• The data:
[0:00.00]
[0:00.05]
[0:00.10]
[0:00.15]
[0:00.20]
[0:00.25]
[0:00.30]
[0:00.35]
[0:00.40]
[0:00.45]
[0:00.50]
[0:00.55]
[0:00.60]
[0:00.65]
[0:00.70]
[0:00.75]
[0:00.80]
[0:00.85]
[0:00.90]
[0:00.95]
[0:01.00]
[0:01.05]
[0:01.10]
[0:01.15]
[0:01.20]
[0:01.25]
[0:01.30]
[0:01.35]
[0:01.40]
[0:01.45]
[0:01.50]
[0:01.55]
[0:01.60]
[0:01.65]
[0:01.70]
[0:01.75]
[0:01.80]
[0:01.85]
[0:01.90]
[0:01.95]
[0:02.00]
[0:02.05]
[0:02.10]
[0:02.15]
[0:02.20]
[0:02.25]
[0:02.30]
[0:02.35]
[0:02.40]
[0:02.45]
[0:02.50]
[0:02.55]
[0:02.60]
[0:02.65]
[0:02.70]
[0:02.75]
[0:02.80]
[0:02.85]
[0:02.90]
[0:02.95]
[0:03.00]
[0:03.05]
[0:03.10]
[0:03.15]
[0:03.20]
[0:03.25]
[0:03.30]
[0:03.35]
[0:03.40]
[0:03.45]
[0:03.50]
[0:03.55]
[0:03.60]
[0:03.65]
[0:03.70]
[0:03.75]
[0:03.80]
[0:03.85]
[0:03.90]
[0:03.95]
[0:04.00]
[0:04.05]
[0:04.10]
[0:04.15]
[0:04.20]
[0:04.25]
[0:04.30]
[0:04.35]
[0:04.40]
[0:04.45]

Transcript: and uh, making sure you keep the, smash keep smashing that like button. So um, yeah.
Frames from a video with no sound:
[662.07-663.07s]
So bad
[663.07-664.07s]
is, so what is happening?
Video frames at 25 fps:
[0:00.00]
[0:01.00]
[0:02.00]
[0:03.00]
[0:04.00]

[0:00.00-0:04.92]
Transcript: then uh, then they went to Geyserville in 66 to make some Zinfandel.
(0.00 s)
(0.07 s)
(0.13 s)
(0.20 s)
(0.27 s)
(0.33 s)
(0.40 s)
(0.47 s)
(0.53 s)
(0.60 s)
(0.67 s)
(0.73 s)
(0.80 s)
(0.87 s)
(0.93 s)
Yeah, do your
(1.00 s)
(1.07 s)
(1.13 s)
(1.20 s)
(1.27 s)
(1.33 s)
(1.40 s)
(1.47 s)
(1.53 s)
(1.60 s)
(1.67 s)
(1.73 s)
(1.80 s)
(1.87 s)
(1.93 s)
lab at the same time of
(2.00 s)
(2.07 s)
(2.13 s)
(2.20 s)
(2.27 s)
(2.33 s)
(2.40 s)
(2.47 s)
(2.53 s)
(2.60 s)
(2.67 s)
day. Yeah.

• Your task: All lines above should be output verbatim.

• Response area:
[0:00.00]
[0:00.05]
[0:00.10]
[0:00.15]
[0:00.20]
[0:00.25]
[0:00.30]
[0:00.35]
[0:00.40]
[0:00.45]
[0:00.50]
[0:00.55]
[0:00.60]
[0:00.65]
[0:00.70]
[0:00.75]
[0:00.80]
[0:00.85]
[0:00.90]
[0:00.95]
[0:01.00]
[0:01.05]
[0:01.10]
[0:01.15]
[0:01.20]
[0:01.25]
[0:01.30]
[0:01.35]
[0:01.40]
[0:01.45]
[0:01.50]
[0:01.55]
[0:01.60]
[0:01.65]
[0:01.70]
[0:01.75]
[0:01.80]
[0:01.85]
[0:01.90]
[0:01.95]
[0:02.00]
[0:02.05]
[0:02.10]
[0:02.15]
[0:02.20]
[0:02.25]
[0:02.30]
[0:02.35]
[0:02.40]
[0:02.45]
[0:02.50]
[0:02.55]
[0:02.60]
[0:02.65]
[0:02.70]
[0:02.75]
[0:02.80]
[0:02.85]
[0:02.90]
[0:02.95]
[0:03.00]
[0:03.05]
[0:03.10]
[0:03.15]
[0:03.20]
[0:03.25]
[0:03.30]
[0:03.35]
[0:03.40]
[0:03.45]
[0:03.50]
[0:03.55]
[0:03.60]
[0:03.65]
[0:03.70]
[0:03.75]
[0:03.80]
[0:03.85]
[0:03.90]
[0:03.95]
[0:04.00]
[0:04.05]
[0:04.10]
[0:04.15]
[0:04.20]
[0:04.25]
[0:04.30]
[0:04.35]
[0:04.40]
[0:04.45]

Transcript: and uh, making sure you keep the, smash keep smashing that like button. So um, yeah.
Frames from a video with no sound:
[662.07-663.07s]
So bad
[663.07-664.07s]
is, so what is happening?
Video frames at 25 fps:
[0:00.00]
[0:01.00]
[0:02.00]
[0:03.00]
[0:04.00]

[0:00.00-0:04.92]
Transcript: then uh, then they went to Geyserville in 66 to make some Zinfandel.
(0.00 s)
(0.07 s)
(0.13 s)
(0.20 s)
(0.27 s)
(0.33 s)
(0.40 s)
(0.47 s)
(0.53 s)
(0.60 s)
(0.67 s)
(0.73 s)
(0.80 s)
(0.87 s)
(0.93 s)
Yeah, do your
(1.00 s)
(1.07 s)
(1.13 s)
(1.20 s)
(1.27 s)
(1.33 s)
(1.40 s)
(1.47 s)
(1.53 s)
(1.60 s)
(1.67 s)
(1.73 s)
(1.80 s)
(1.87 s)
(1.93 s)
lab at the same time of
(2.00 s)
(2.07 s)
(2.13 s)
(2.20 s)
(2.27 s)
(2.33 s)
(2.40 s)
(2.47 s)
(2.53 s)
(2.60 s)
(2.67 s)
day. Yeah.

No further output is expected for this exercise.